> EXERCISE INPUT:
Segment Open
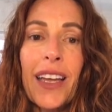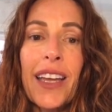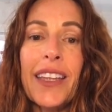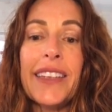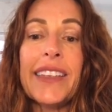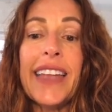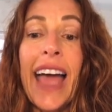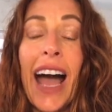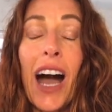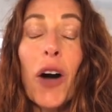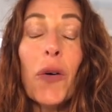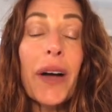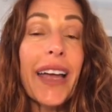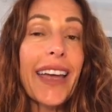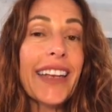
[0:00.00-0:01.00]
Now,
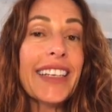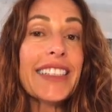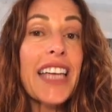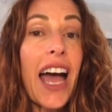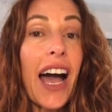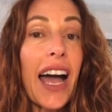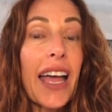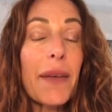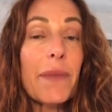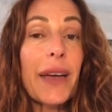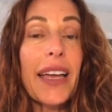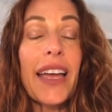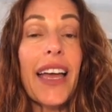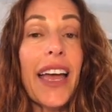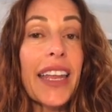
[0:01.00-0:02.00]
anytime
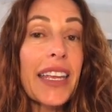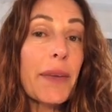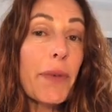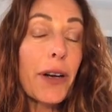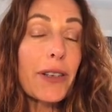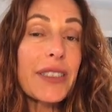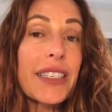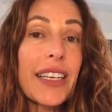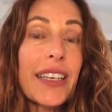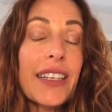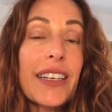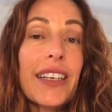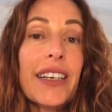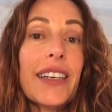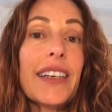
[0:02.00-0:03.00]
any
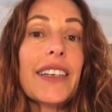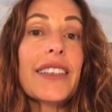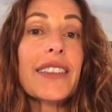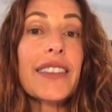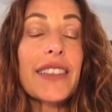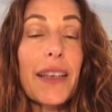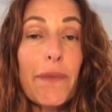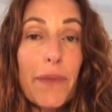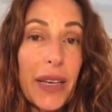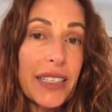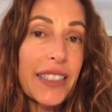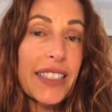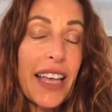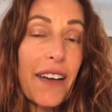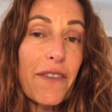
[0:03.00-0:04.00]
person
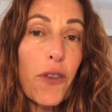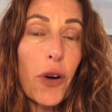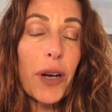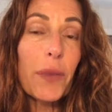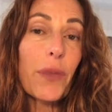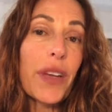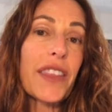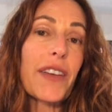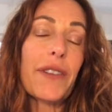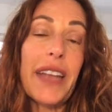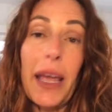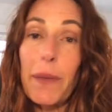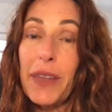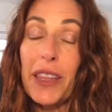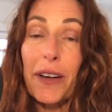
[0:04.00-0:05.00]
submits that form with their
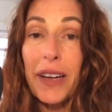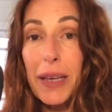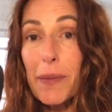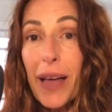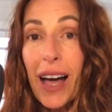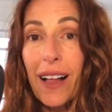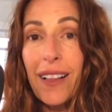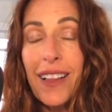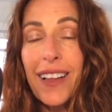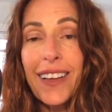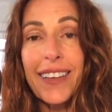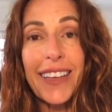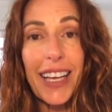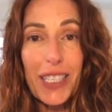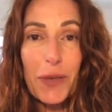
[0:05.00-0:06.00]
name and their email,
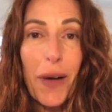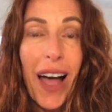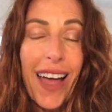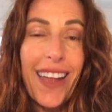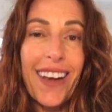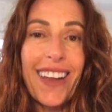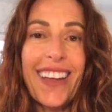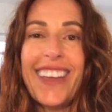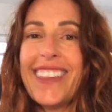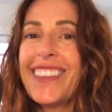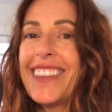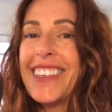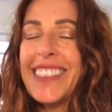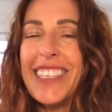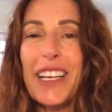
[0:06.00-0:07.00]
guess what?
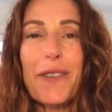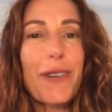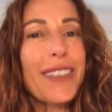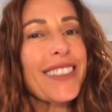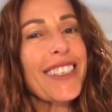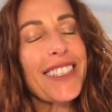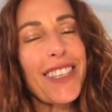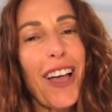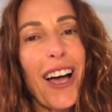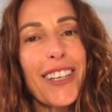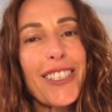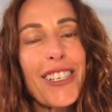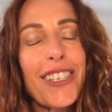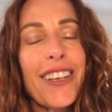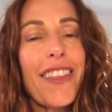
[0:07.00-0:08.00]
The sequence is
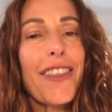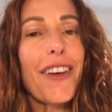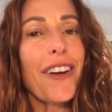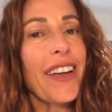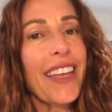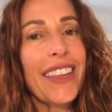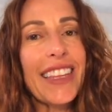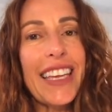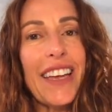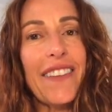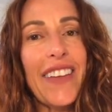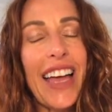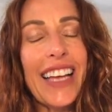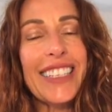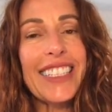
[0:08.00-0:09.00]
launched, they're in the
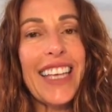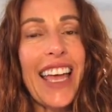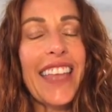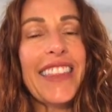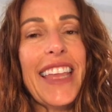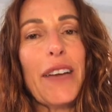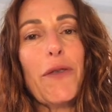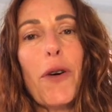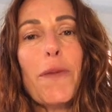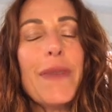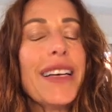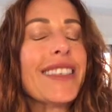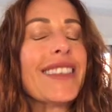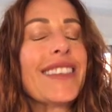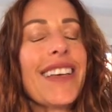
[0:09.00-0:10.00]
event, and they won't
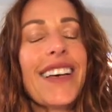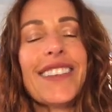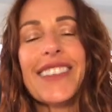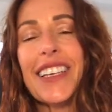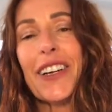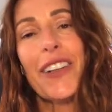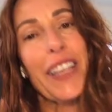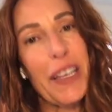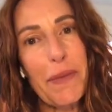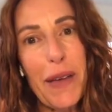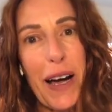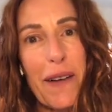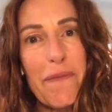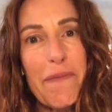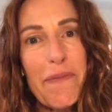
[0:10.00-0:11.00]
miss a single
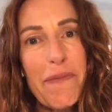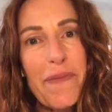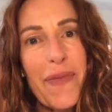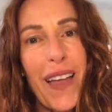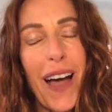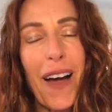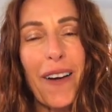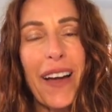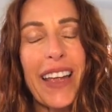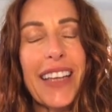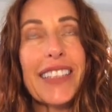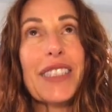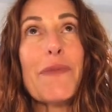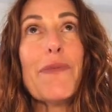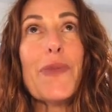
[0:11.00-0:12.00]
email. All right,
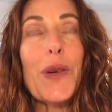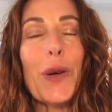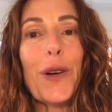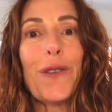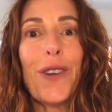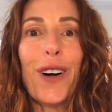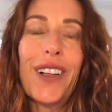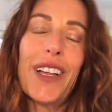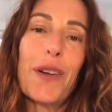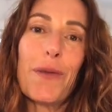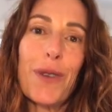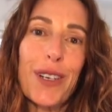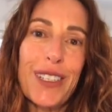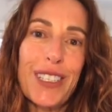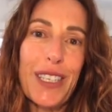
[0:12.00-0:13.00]
it's beautiful. It
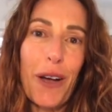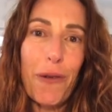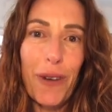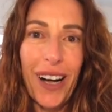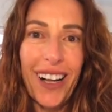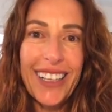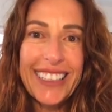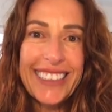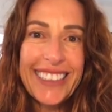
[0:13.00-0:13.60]
works so well.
Segment Closed
> AIM OF THE EXERCISE:
Each line from the one with "[0:06.00-0:07.00]" through the final line of the records must be copied exactly, with no pictures and no additional lines.

> TASK RESPONSE:
[0:06.00-0:07.00]
guess what?
[0:07.00-0:08.00]
The sequence is
[0:08.00-0:09.00]
launched, they're in the
[0:09.00-0:10.00]
event, and they won't
[0:10.00-0:11.00]
miss a single
[0:11.00-0:12.00]
email. All right,
[0:12.00-0:13.00]
it's beautiful. It
[0:13.00-0:13.60]
works so well.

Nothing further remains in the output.